Experienced a network outage? I feel your pain.
By now, all of us in networking have read about the four-day Blackberry outage or experienced our own personal Crackberry withdrawal. We also know it was a core switch failover event and backup-switch-gone-bad that is shouldering the blame for this. (According to RIM co-CEO Mike Lazaridis, the outage occurred “when a dual-redundant, dual capacity core switch failed and its backup switch failed to activate.”)
I feel for those who were working in the networking department at RIM. I can’t think of a worse position to be in. Wait, actually I can think of a worse position to be in: It would be worse to be the support engineer on the phone for the last 24hours from whichever core switch vendor they used. For that person or persons, it’s probably going to be another long night tonight including a sleeping bag next to the cubicle. Live production networking is a tough gig, too tough for me, which is why I moved out of it and into network testing. In fact, I don’t think I could handle live production networks anymore, especially not with all the outages lately.

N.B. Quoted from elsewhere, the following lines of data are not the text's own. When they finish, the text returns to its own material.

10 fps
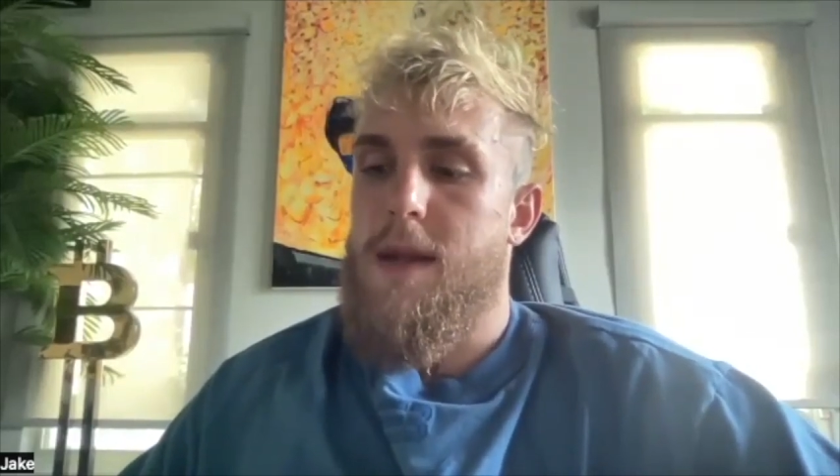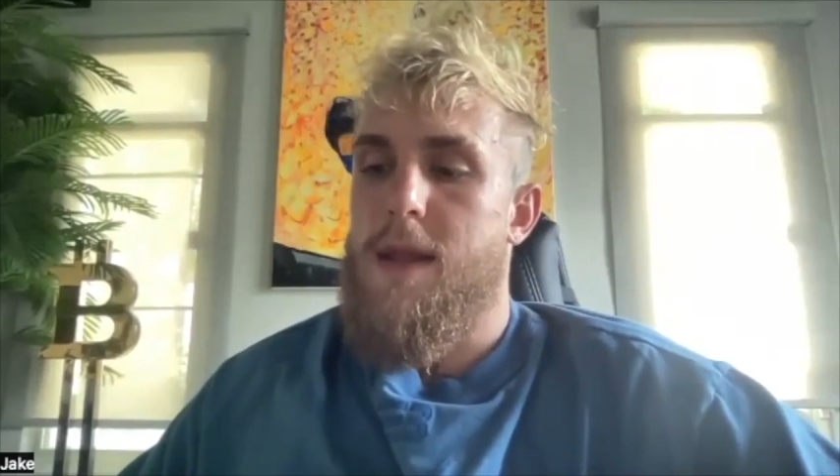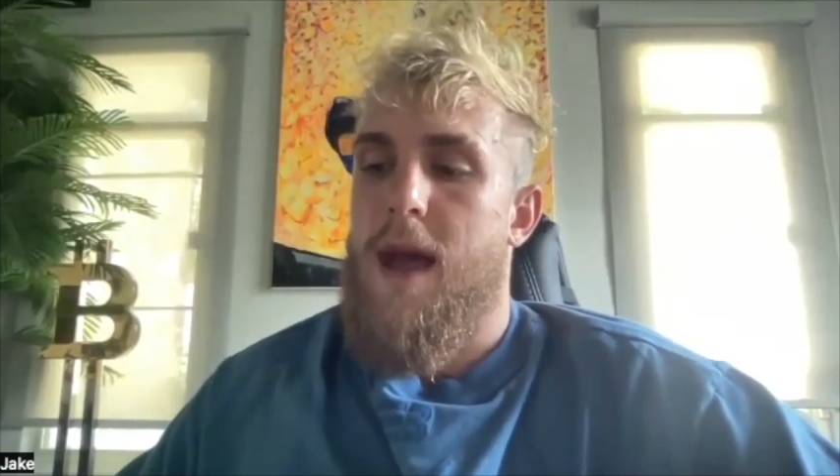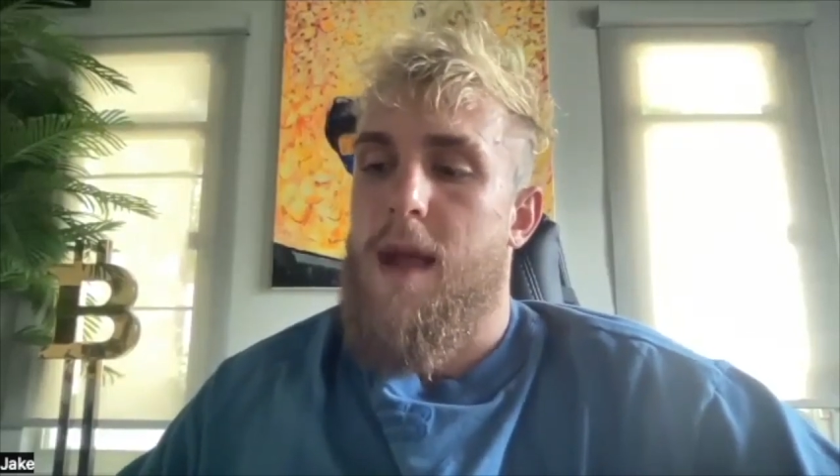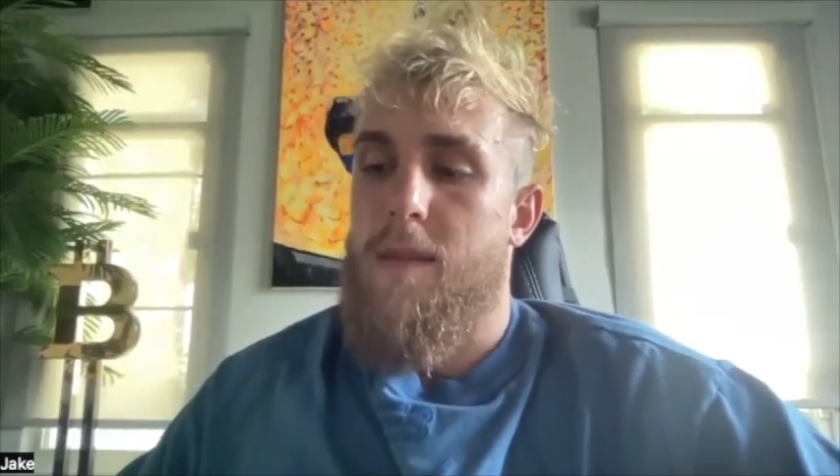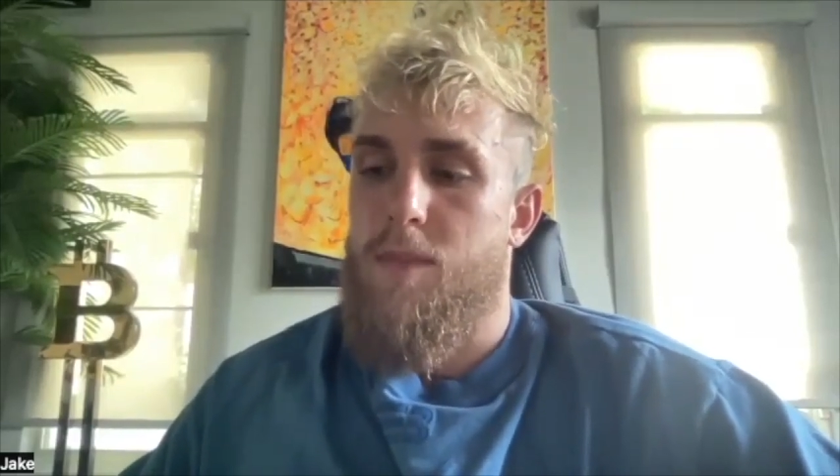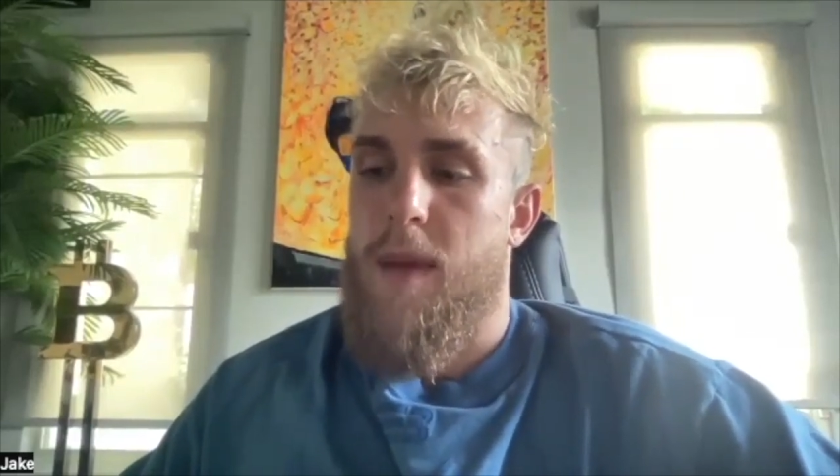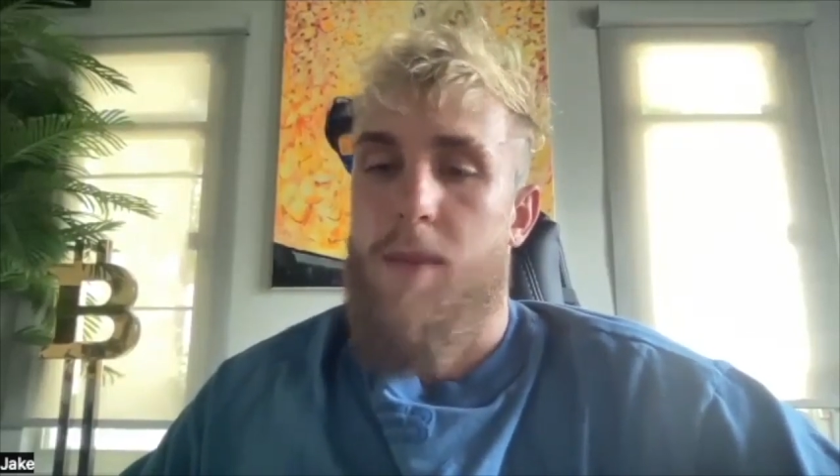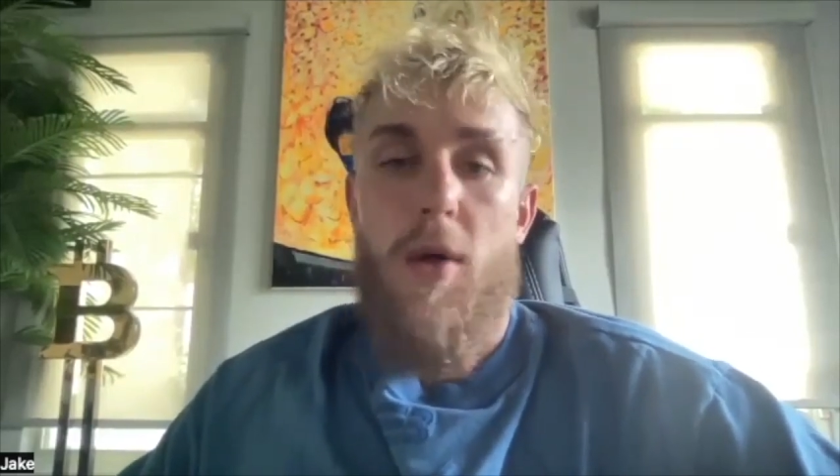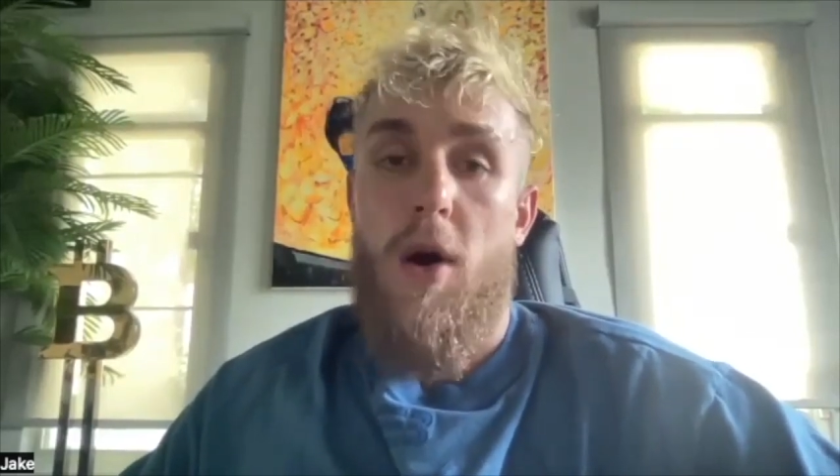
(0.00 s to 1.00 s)
that
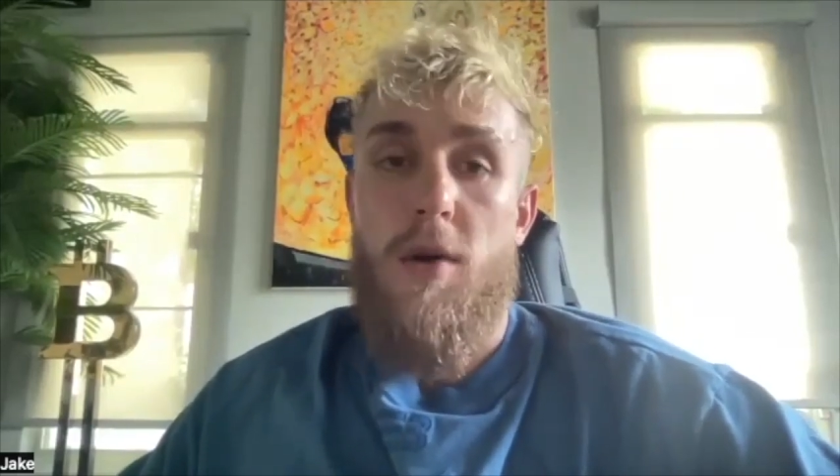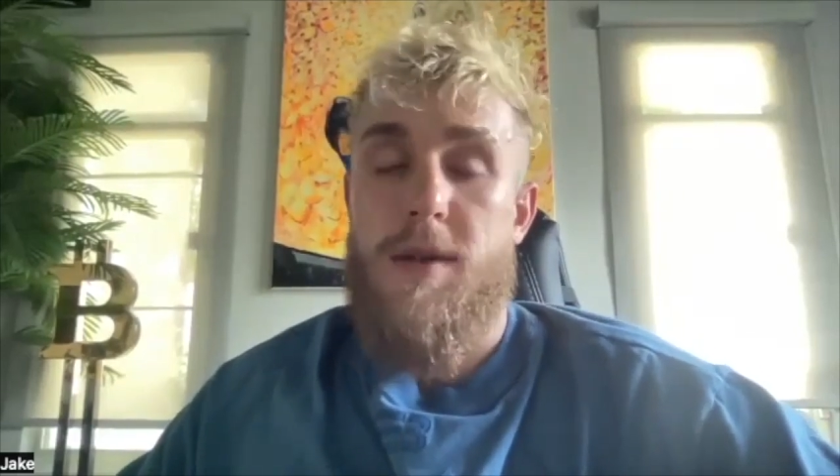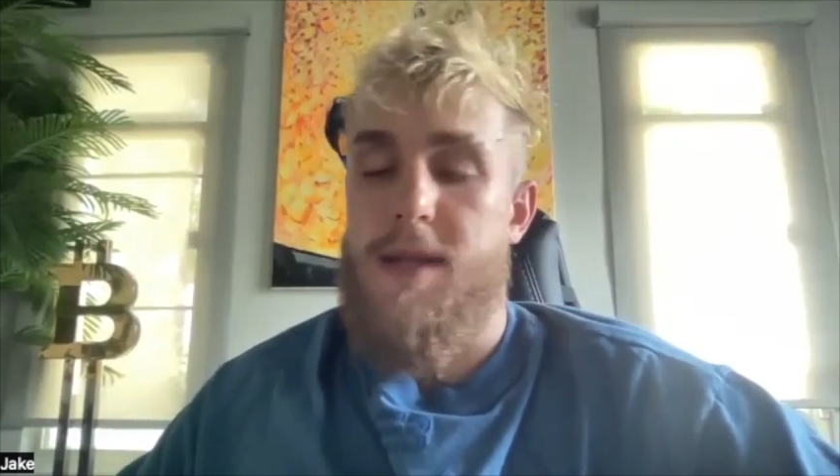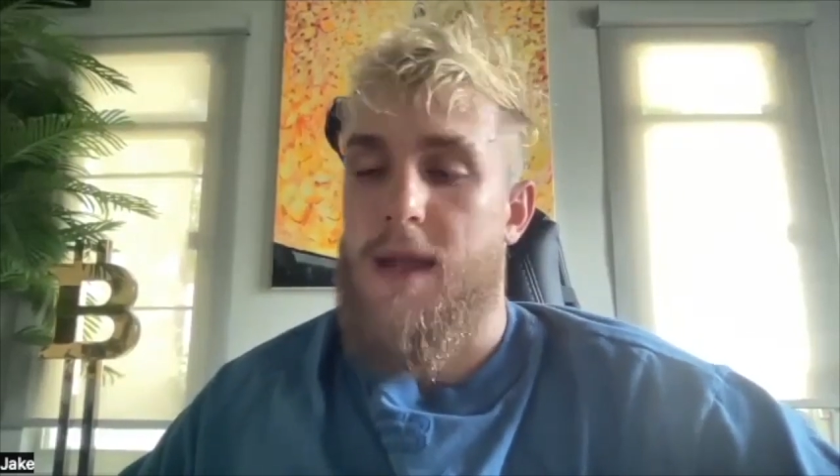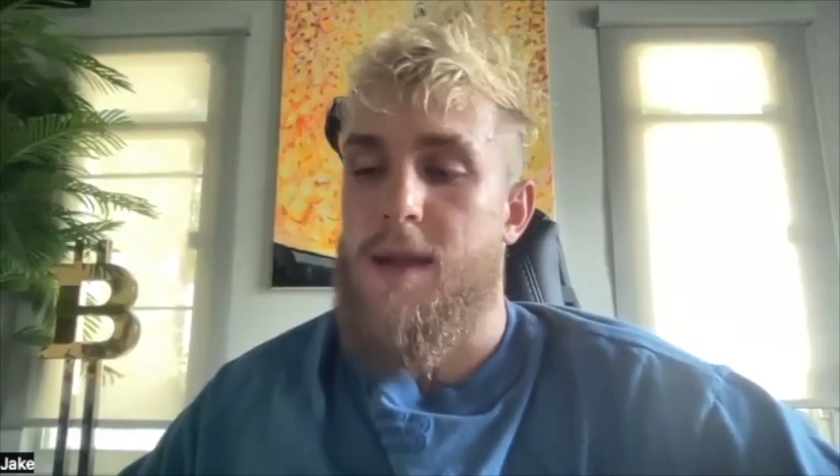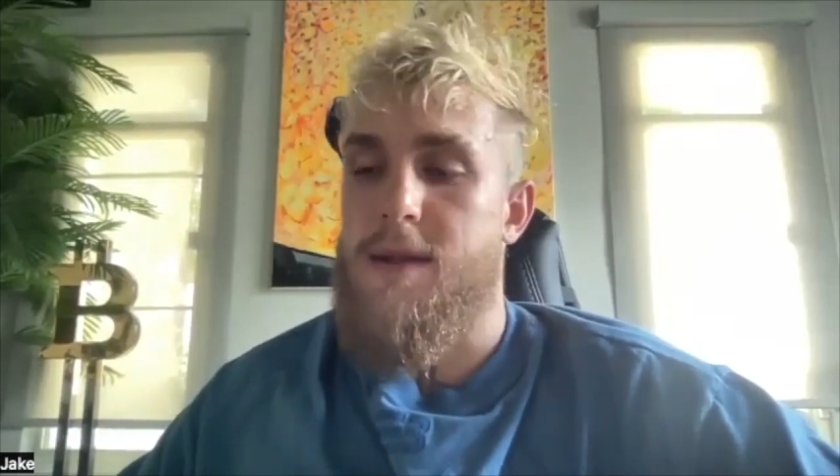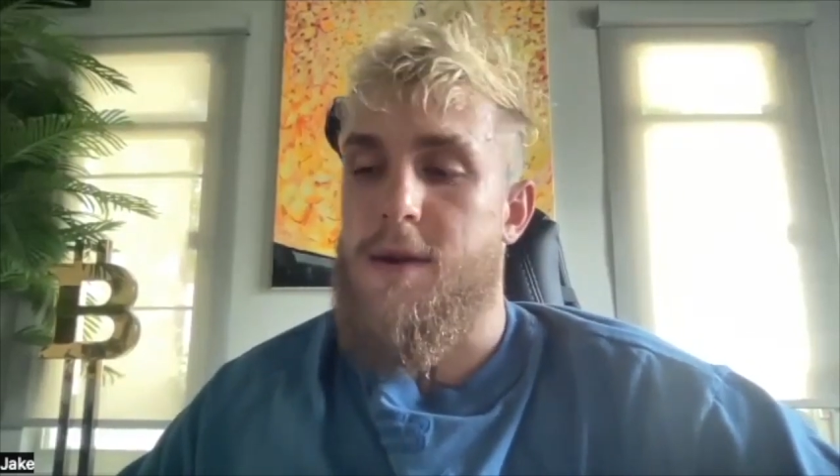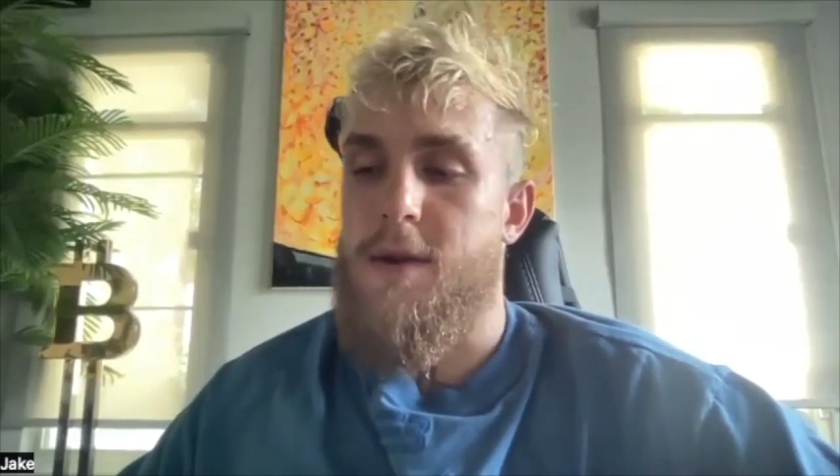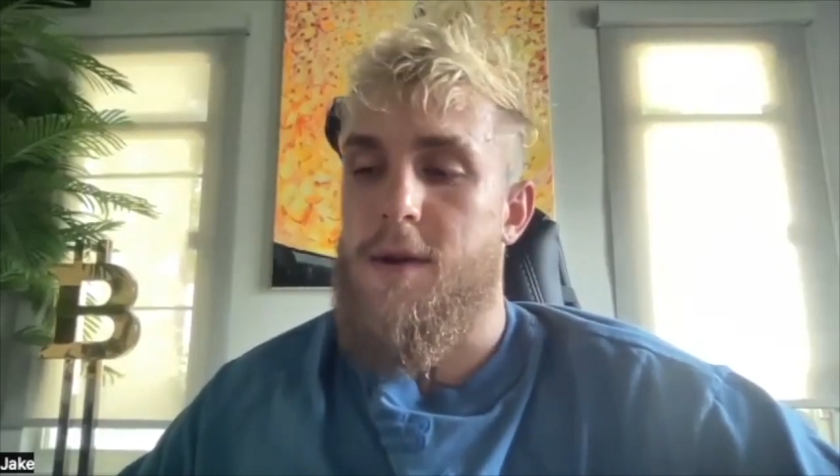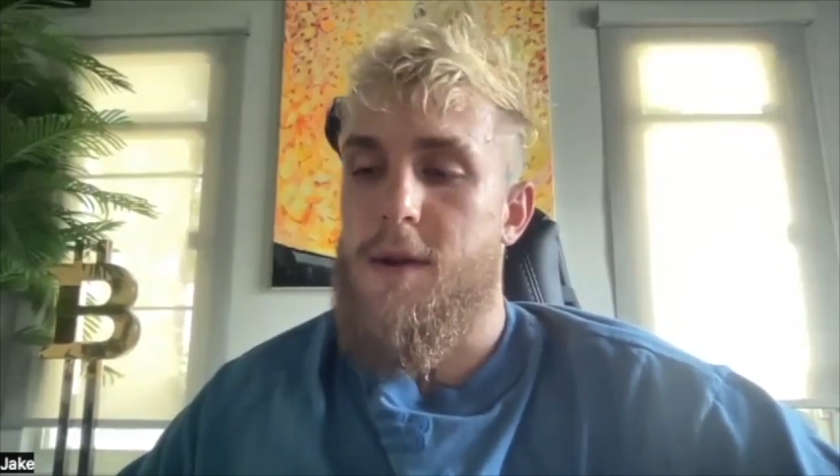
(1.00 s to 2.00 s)
people aren't
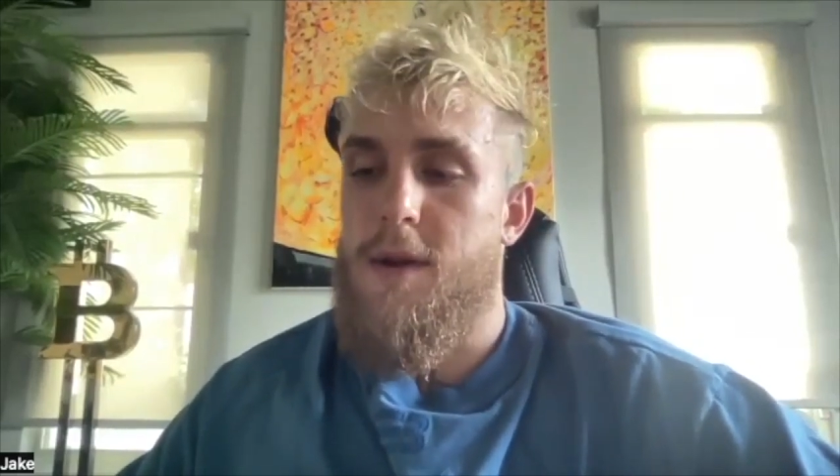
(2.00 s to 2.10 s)
censored.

In case you missed it with all the Blackberry excitement, Target also had an outage a few weeks ago (see “Target’s New Missoni Collection Brings Down Site”). Last week, Apple, AT&T and Sprint had an issue with a massive wave of iPhone 4S orders. I won’t even get into the Bank of America outage that spanned four days right at the first of the month when paychecks and mortgage payments were due. So for those keeping count in the last two weeks we’ve had the following outages ( some major ) that are threatening to tear apart our faith in the fixed & mobile internet fabric that keeps all our business and sometimes personal lives interconnected:
- Research in Motion
- Apple, AT&T, Sprint
- Bank of America
And that’s just the last two weeks.
Unlike some of the others (big bank, I’m looking at you) which never gave details for their outages, RIM has at least taken the high road from a PR standpoint and offered both a sincere apology and a YouTube video from the CEO.

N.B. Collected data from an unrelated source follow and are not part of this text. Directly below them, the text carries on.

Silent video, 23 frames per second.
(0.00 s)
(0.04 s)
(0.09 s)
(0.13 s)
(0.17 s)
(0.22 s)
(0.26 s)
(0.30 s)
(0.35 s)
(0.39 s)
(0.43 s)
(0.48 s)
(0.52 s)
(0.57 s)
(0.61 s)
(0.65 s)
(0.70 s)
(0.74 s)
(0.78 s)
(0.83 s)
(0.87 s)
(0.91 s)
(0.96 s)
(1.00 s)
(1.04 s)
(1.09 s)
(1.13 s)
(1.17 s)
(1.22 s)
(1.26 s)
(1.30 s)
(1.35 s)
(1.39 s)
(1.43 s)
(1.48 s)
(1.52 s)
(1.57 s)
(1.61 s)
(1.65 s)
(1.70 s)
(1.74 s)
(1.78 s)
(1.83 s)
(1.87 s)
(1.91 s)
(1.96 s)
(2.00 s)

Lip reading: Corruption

So to all network engineers that have been experiencing outages: I feel for you. I really do. We can’t undo what happened so my only suggestion is, if you are reading this, please consider doing more stress testing. That may seem a trite statement at this stressful time because I’m sure you did test, but consider more testing with line-rate load generators such as the ones Spirent makes, to truly create stress and cause outages to understand the full impact before they happen for real. Move it up your supply chains. Urge your vendors to recreate this scenario in their labs, and suggest they use Spirent tools (Spirent TestCenter, Spirent Landslide, and Spirent Avalanche) to generate the loads you experienced when the Failover event occurred. We have other tools, network impairment emulators, for instance (Spirent GEM) to help create those environments.
This should henceforth be a mandatory test case that every major core switch vendor should run their equipment through. I’m sure we don’t want to see these kinds of things happening again, and neither do any of the millions of customers. And of course, neither do the poor support engineers that have to deal with this.
Good luck folks, I hope you get it under control soon.